— Voilà ce qui te trompe, matelot. Il sera paré dans quinze jours.

— Dans quinze jours ? Tu te moques de moi.

— Pas le moins du monde. Dans quinze jours, je l’ai dit et je le répète.

— Mais tout est à faire à l’intérieur. C’est à peine si les deux ponts sont terminés. Il n’y a ni cloisons, ni cabines. La soute aux poutres n’est pas aménagée.

— Voyons, fit Surcouf, en haussant les épaules, ce n’est pas sérieusement que tu me dis cela ? As-tu visité le bateau ? Il n’y manque, à vrai dire, que le gréement.
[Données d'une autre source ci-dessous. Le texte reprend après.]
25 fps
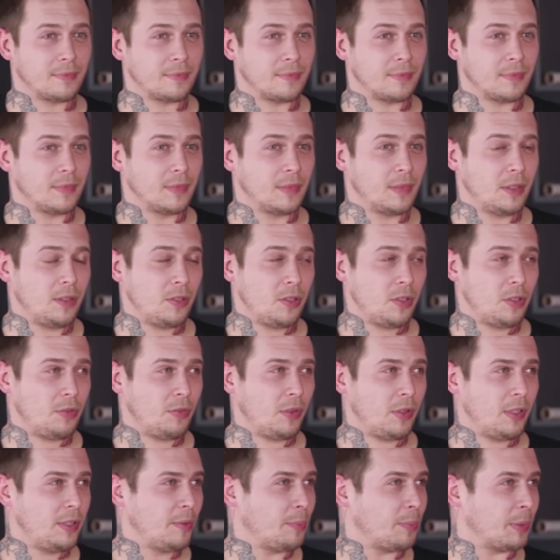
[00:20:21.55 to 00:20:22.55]
Да
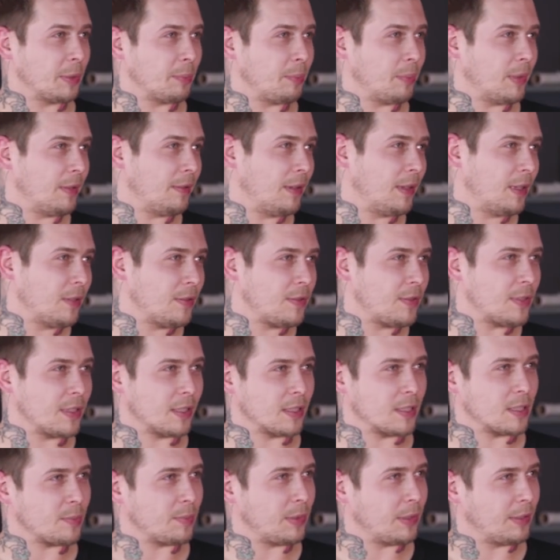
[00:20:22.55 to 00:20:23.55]
ничего, они подплывают
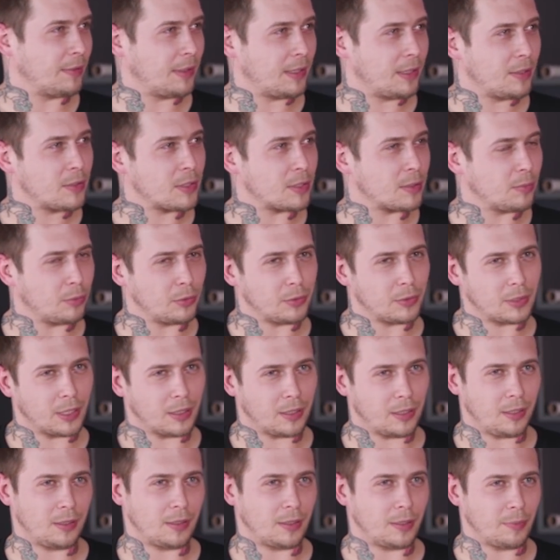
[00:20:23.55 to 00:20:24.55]
все, расплываются, будут
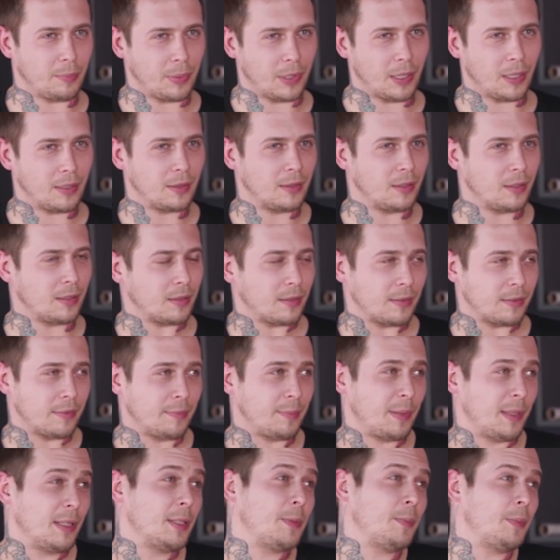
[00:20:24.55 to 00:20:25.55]
какие-то пятна.
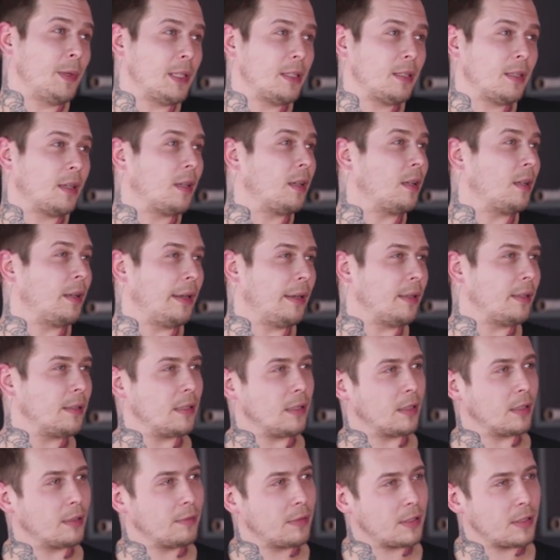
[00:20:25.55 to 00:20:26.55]
В принципе, если их
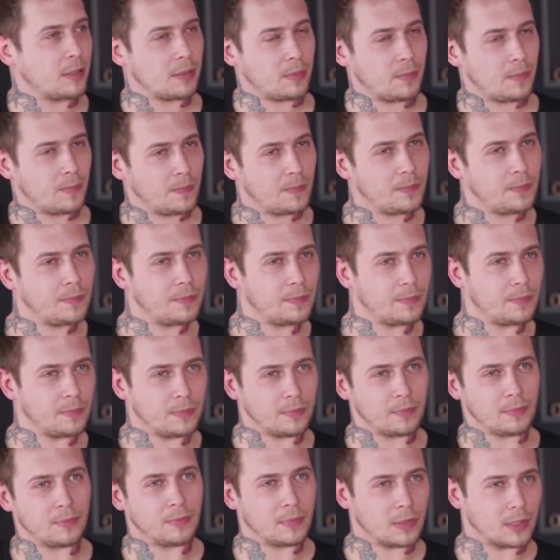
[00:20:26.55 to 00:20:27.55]
корректировать
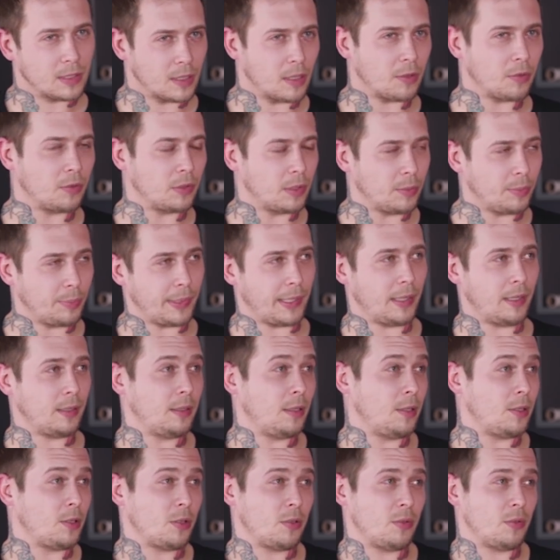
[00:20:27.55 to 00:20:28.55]
с какой-то
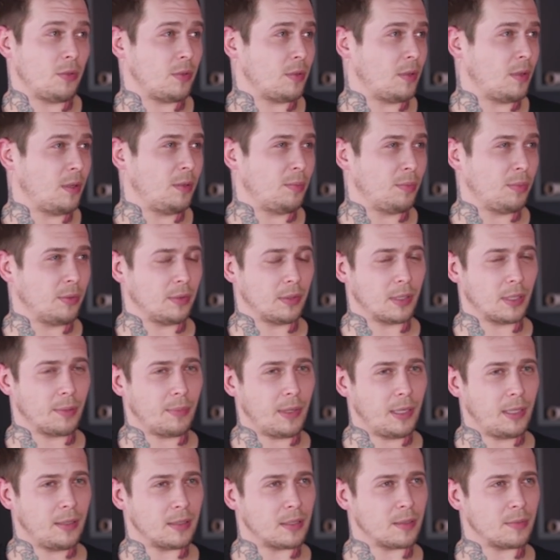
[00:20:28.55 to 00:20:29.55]
периодичностью, они будут
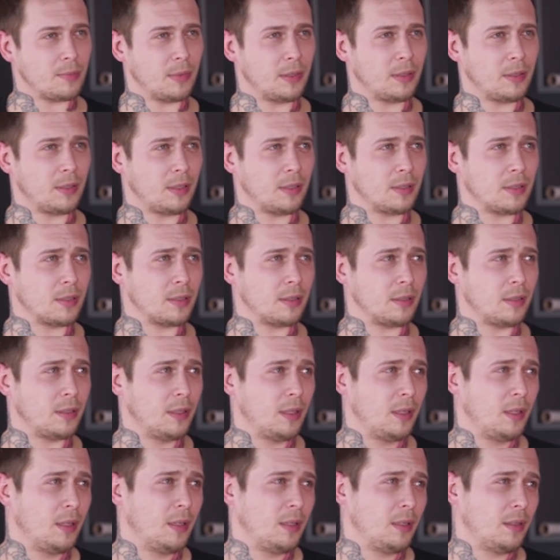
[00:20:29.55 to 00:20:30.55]
нормально смотреться.
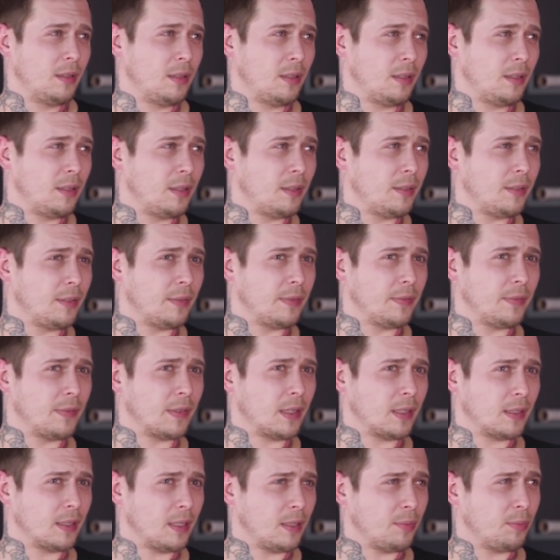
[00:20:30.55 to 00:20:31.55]
Да и
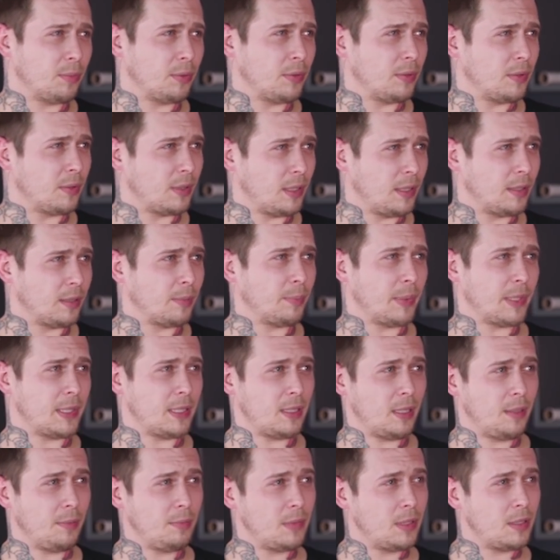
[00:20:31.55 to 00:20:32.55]
когда будет лет по
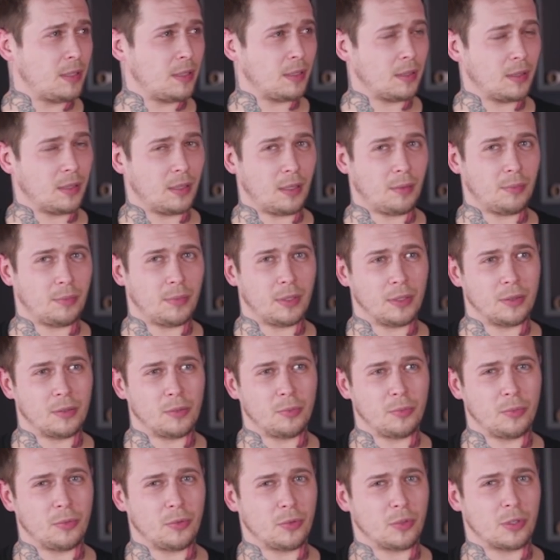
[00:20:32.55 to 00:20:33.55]
70 нам, я
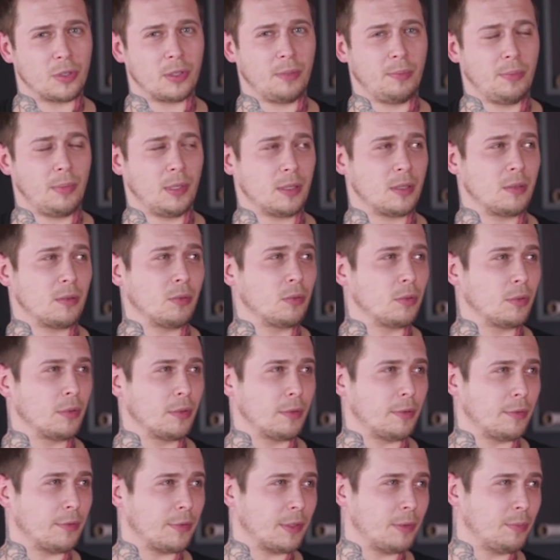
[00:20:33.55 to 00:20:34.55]
думаю, уже без
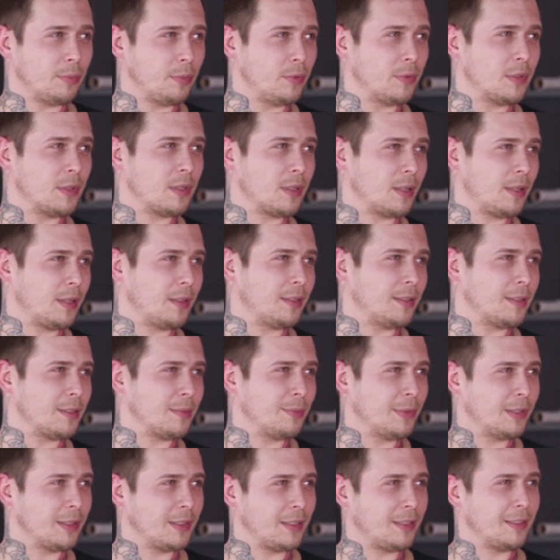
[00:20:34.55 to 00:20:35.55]
татуировки будет странно
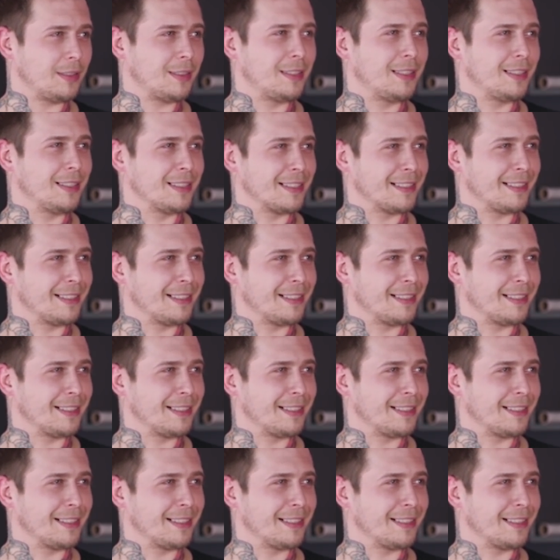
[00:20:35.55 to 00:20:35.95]
смотреться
Pour le reste, les charpentiers le finiront en mer. »

Et, prenant Clavaillan sous le bras, Surcouf le conduisit aux chantiers.

Là, il lui fit visiter dans tous ses détails le nouveau bâtiment.
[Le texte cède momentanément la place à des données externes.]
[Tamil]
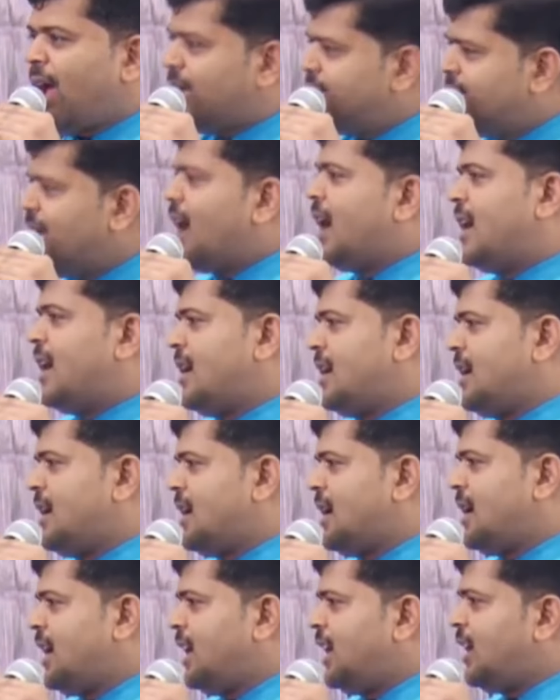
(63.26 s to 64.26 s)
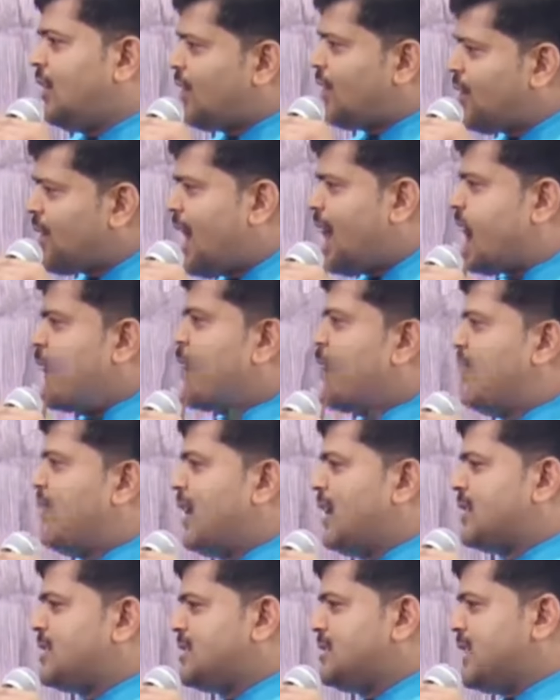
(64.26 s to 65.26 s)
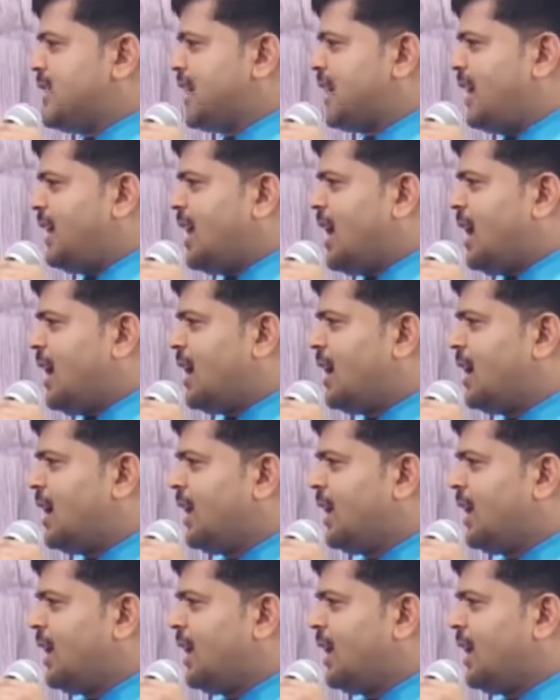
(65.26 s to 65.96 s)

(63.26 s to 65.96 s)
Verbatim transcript: ஐயா இவ்வளவு காலமாக வேலை செஞ்சுருக்கேன் ஐயா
Celui-ci avait été construit sur les plans et d’après les coupes de Robert Surcouf lui-même.

Fils d’armateur, le corsaire avait sucé, en quelque sorte, avec le lait de sa mère, sa vocation de marin. Il avait appris dès son enfance ce métier de constructeur dans les chantiers qui fournissaient à son père ses meilleurs et ses plus rapides navires.
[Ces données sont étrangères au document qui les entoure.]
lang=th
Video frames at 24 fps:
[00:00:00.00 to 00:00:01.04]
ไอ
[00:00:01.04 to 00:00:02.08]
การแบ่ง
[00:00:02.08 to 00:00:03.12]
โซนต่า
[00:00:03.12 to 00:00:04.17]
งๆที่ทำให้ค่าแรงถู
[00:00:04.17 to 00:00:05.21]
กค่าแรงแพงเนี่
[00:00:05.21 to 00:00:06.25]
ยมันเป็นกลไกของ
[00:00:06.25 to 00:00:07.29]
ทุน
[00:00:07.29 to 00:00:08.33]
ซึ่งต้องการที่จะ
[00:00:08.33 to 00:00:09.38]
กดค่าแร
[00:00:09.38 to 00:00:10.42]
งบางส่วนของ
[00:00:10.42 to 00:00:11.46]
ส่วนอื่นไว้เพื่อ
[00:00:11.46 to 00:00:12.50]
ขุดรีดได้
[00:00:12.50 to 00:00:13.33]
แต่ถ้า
C’était même, en ces temps de prime jeunesse, une cause perpétuelle de souci pour la famille Surcouf que les fugues nombreuses et imprévues du jeune Robert hors du collège d’où il avait fini par être expulsé. Si l’enfant n’avait mordu ni au latin, ni au grec, en revanche, il s’était rompu à tous les exercices du corps et avait acquis une science consommée de la construction.